We’re honoring our high school seniors this Sunday. I know it seems early, but a lot of schools have graduations in May and by June many of them are already gone on trips or camps or whatever. So although it may seem early to recognize graduating seniors, it’s actually good to do it early rather than miss the window of opportunity.
One thing about recognizing seniors before graduations occur is that this allows the church to support them through the transition, not just as a sign of accomplishment, but to recognize that this is a significant milestone and they are going through a lot. It’s a big step. Doing this in May means not only that we bless them to mark the transition, but that we can bless them in the transition as well.
One of the hardest things about honoring the seniors is finding a date that will work for all of them. At St. John’s, I thought we had this all figured out and then two schools changed their prom date from Friday night to Saturday. I had one mom tell me that her daughter had prom the night before and an AP test the next day and she wouldn’t be coming to church for the senior recognition. I kept telling her I think it would be important for her daughter to come but she finally said no, but thanked me for my persistence! I think it’s too bad she can’t come because one thing the church can do is recognize who youth are as people, not just talk about their accomplishments or achievements. In all the other places where graduation is honored, they tend not to talk about the person, just what they have done or what they are going to do next.
What we do is invite the youth forward at the Sunday service and share a bit about each person and what they will be doing next. In the past few years, each year I’ve noticed more and more youth doing something other than a four-year college, and I think it’s really important to share all of the things youth are doing, and that all of them are an important next step. Not everyone is going to Sarah Lawrence or UCLA. When you say that out loud, that these kids that people in the congregation know and love and respect are working to earn money for school or going to a junior college or taking a gap year, it gives everyone in the congregation a chance to see that their worth and value is not dependent on their achievement, or their child’s achievement. It’s really good for parents in the congregation especially to hear about something other than comparisons with those who are doing “better.”
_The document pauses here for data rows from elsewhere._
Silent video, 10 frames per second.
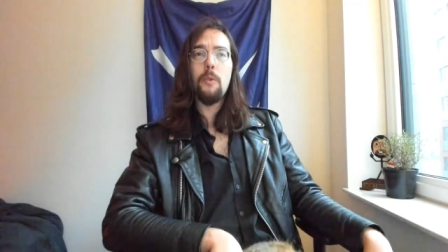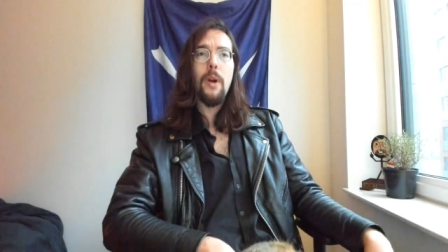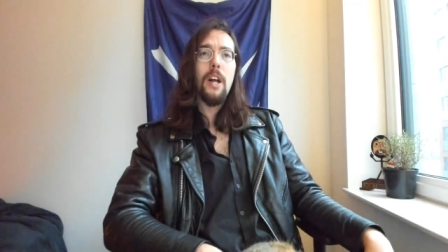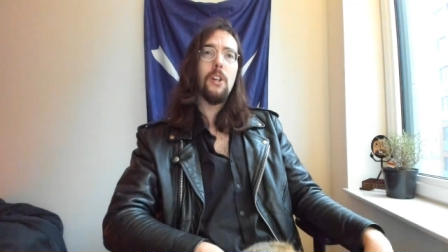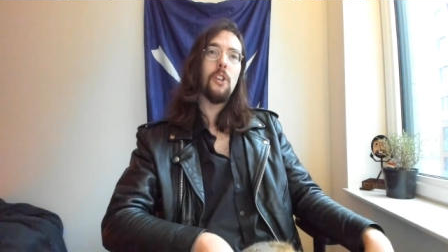
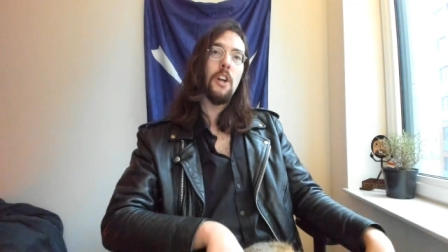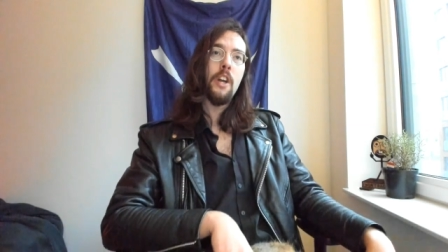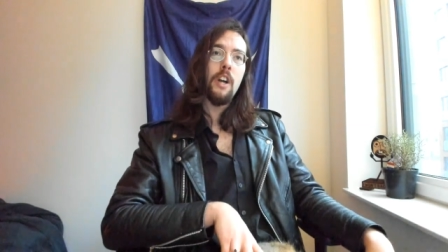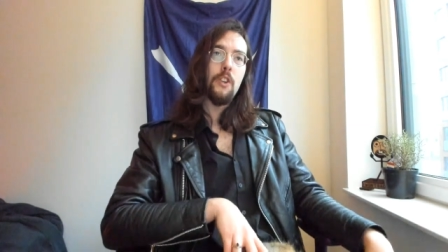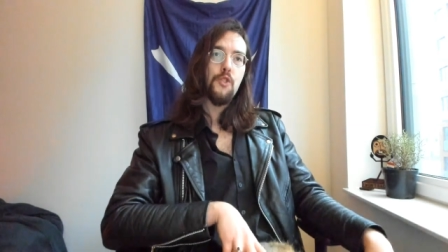Well,
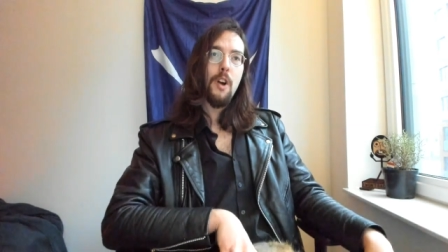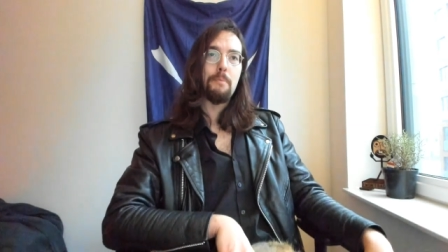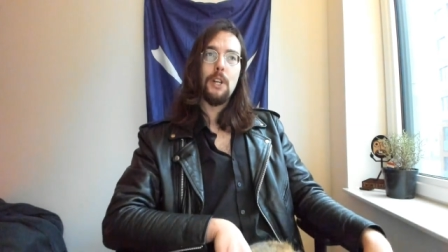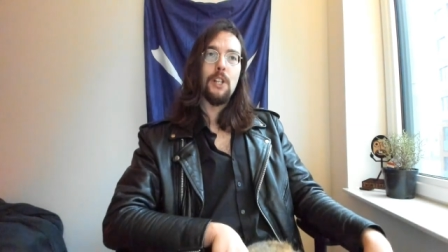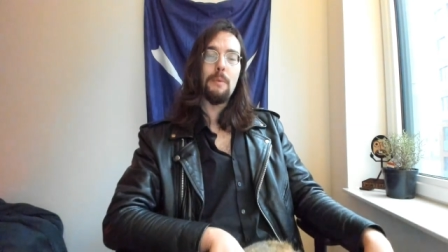Trump
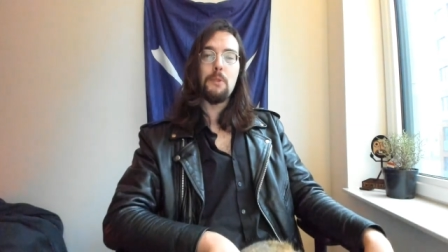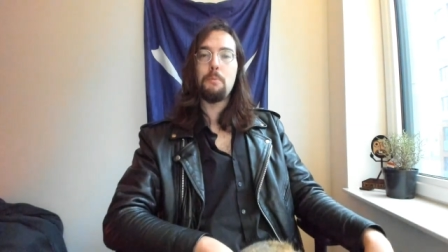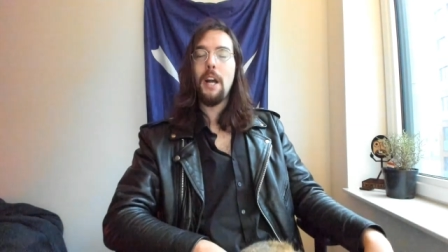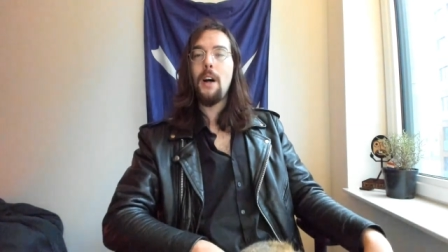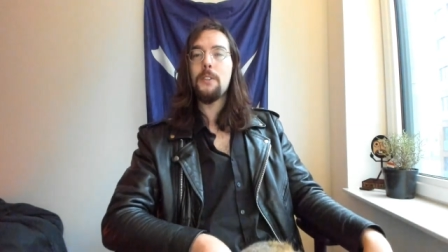eclipsed
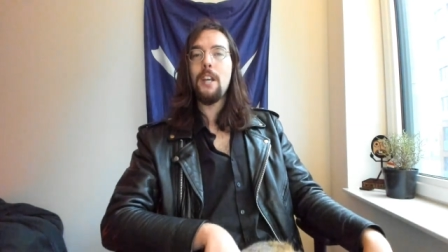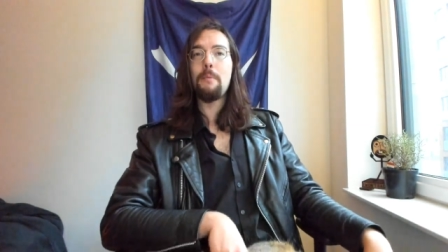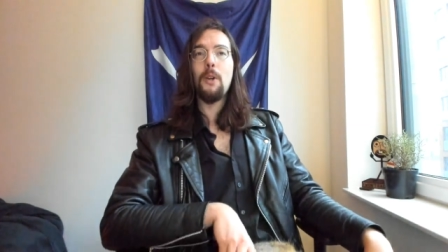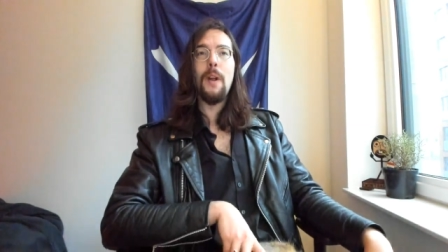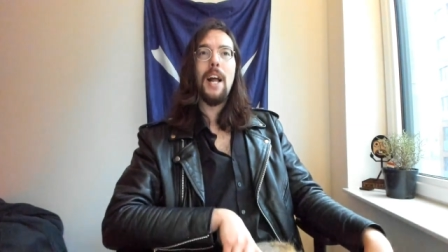by all
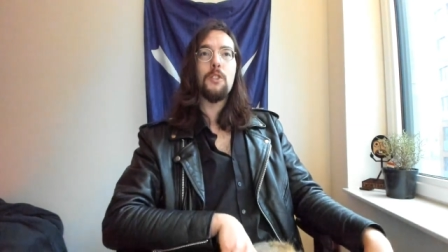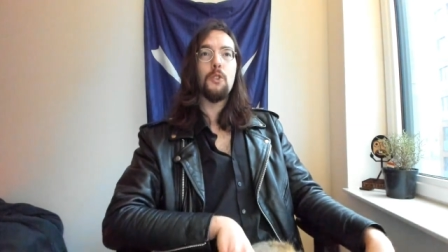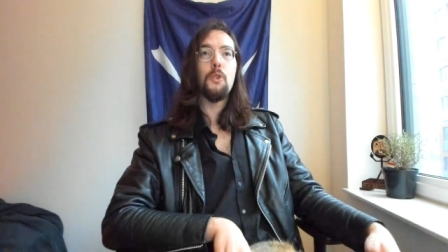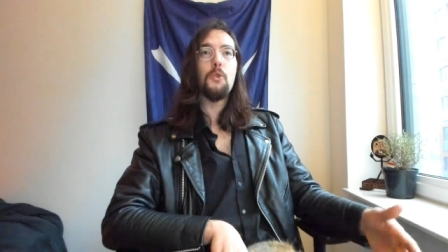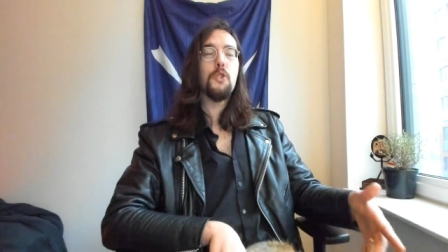Democrats.
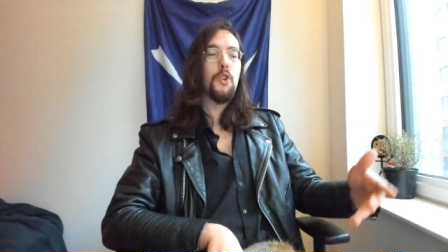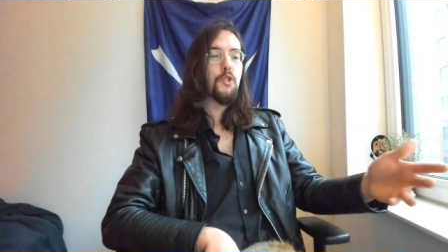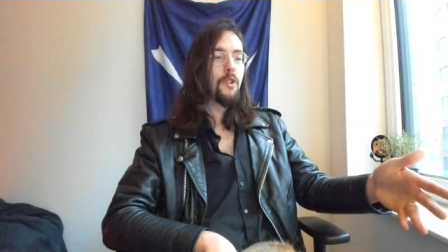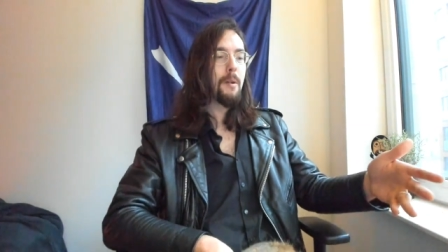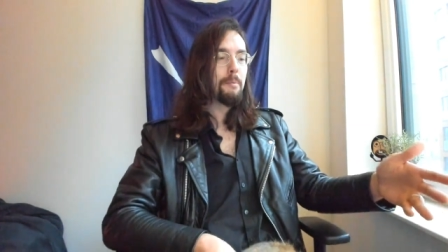Loser
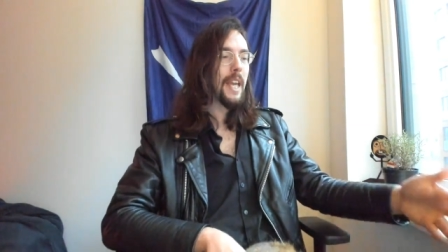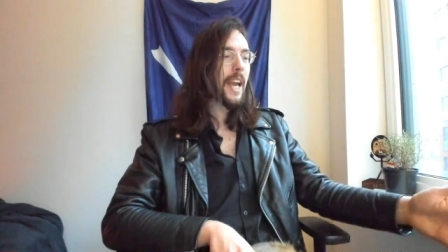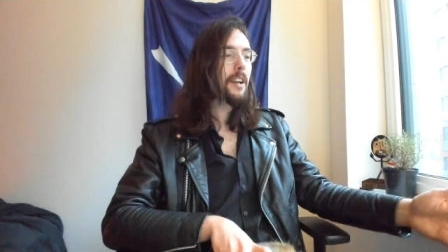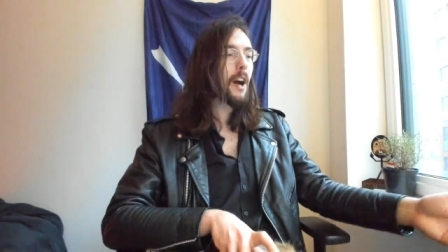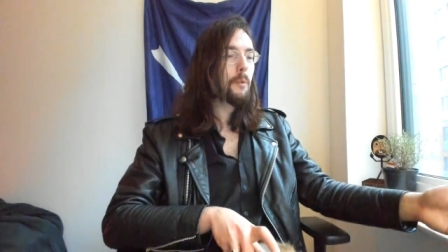Trump
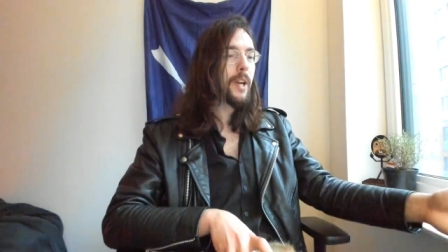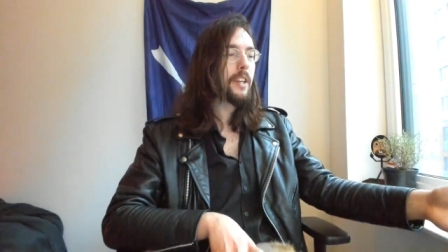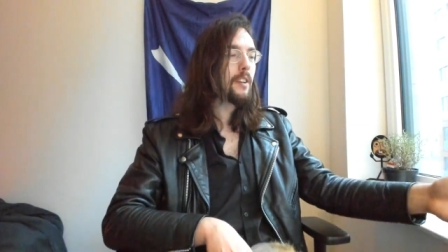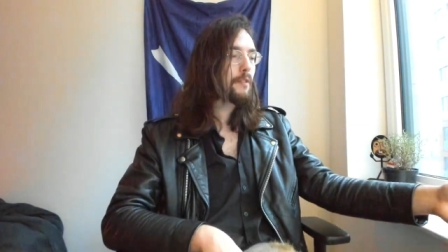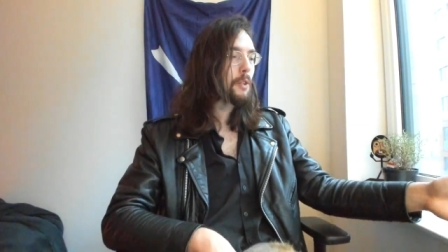cannot win
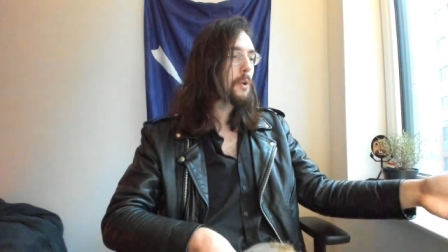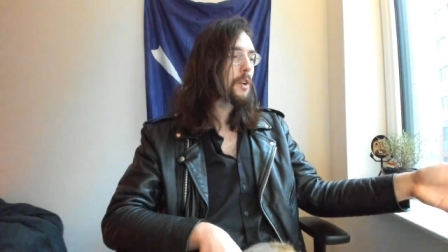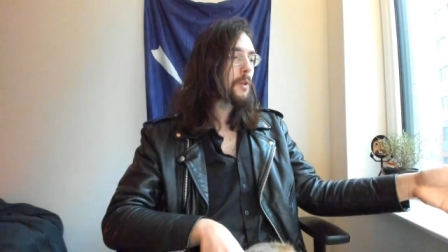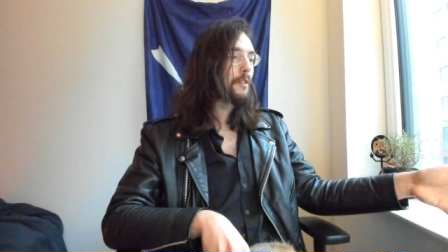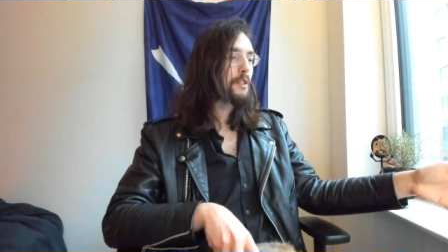in Florida
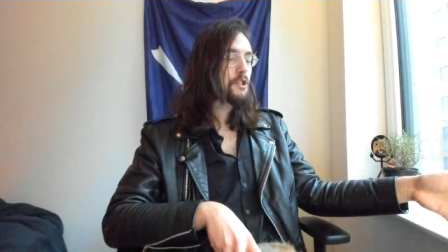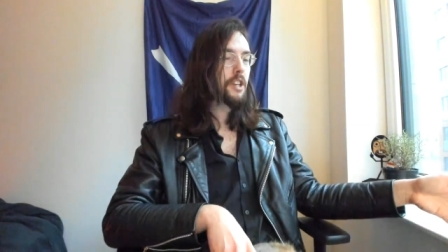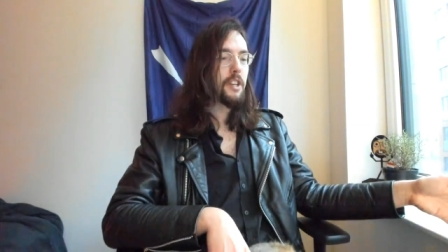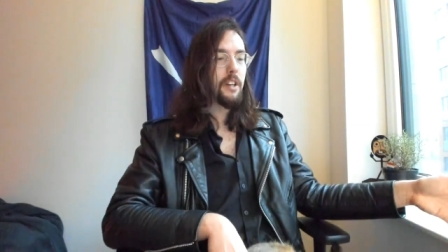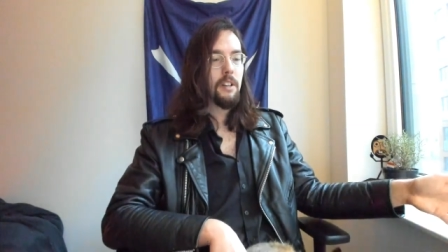or
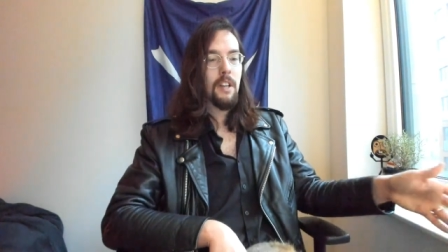Virginia.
I create photo boards for each of the seniors (this was a photo board done for me for the reception at CDSP). I use a full-sized poster board and create a collage of photos from their lives to show how they’ve been a part of this community, but you can use a smaller sheet if that works for you. I have an advantage because I’ve gotten to see them through all of their lives. I know a lot of people who work with youth don’t have that, but you can also talk to parents to get pictures of their kids. I usually ask for a baby photo, baptism photo, and confirmation photo, but I also usually have a ton of pictures that I’ve taken at church events over the years.
Some people also do a PowerPoint presentation for the church, with a walk down memory lane for the whole group. I think that’s great, and I think it’s important that it be shared with the whole church, not just in youth group. I don’t want that false separation of “youth” and “church.”
I give them the book “Oh, the Places You’ll Go” by Dr. Seuss. There’s apparently a version of that book now that allows people to write in memories and names at the end. I priced them and they were too expensive for us, but you might want to consider that option. The reason I use this book is to remind them they’re not leaving their childhood; it’s something that they take with them as they enter adulthood. God is not expecting them to be all grown up. Instead, Jesus asks them to be like a little child, and those childlike qualities are important to us as adults.
One person asked me, “Why wouldn’t you give them a study bible or a cross key chain for their college dorm room?” My answer is, “Because they’re probably not going to use it.” This year I’m giving them temporary tattoos as well. I usually try to give them something festive and celebratory, like poppers or bubbles, because this really is a time and rite of passage to celebrate.
The religion part comes in my personal card to each kid. I don’t quote Scripture per se, but I talk about why their faith is important in the future. Many of them have never been to any other church so one thing that’s important to tell them is that there is faith beyond this church building. I tell them “You can find it anywhere, though you may have to shop around. Don’t walk away from it.” I tell them, Feel free to explore, and don’t think you can only find faith at St. John’s. There’s a lot of other churches, a lot of other faith communities. Find people and do something for other people. Don’t spend your college years focused on your grades. Put your faith into action. I get that you don’t want to get up Sunday mornings, but find a way to put your faith into action.
The role of the church of your childhood really has a lasting impression and may stick with youth more than you know. At the Youth Ministry Day celebration a couple of weeks ago, one of my former students came up to me and asked, “Do you still give people ‘Oh, The Places You’ll Go’?” When I said yes we do, he told me that now he reads that book to his own children. I asked if it was the book we had given him, and he said it was. It was a great reminder that even small gifts can have a lasting impact on the lives of young people – and the children that follow them.